#### [PROBLEM DESCRIPTION]
In your copy, repeat the records exactly and leave out the pictures.

Collected data entries

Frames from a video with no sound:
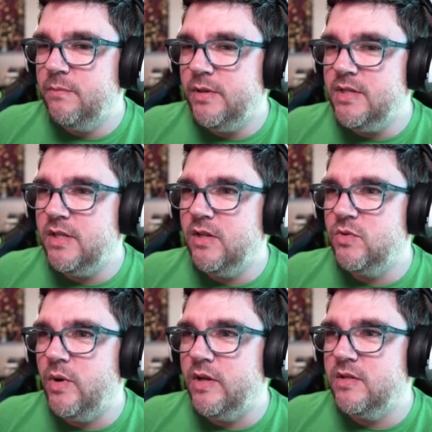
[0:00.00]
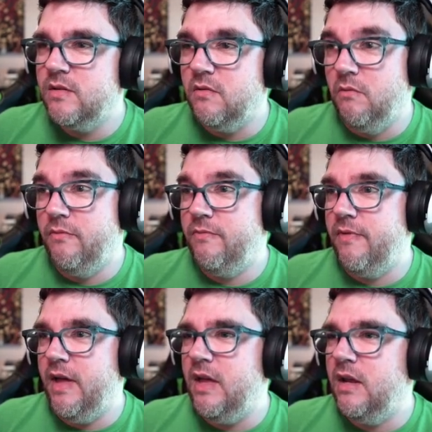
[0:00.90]
Please let us rest. Oh,
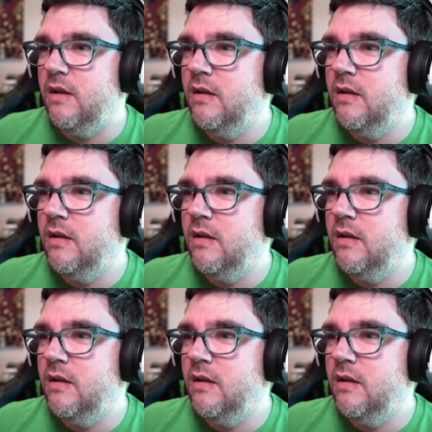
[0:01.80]
fine.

#### [FINISHED TASK]
Frames from a video with no sound:
[0:00.00]
[0:00.90]
Please let us rest. Oh,
[0:01.80]
fine.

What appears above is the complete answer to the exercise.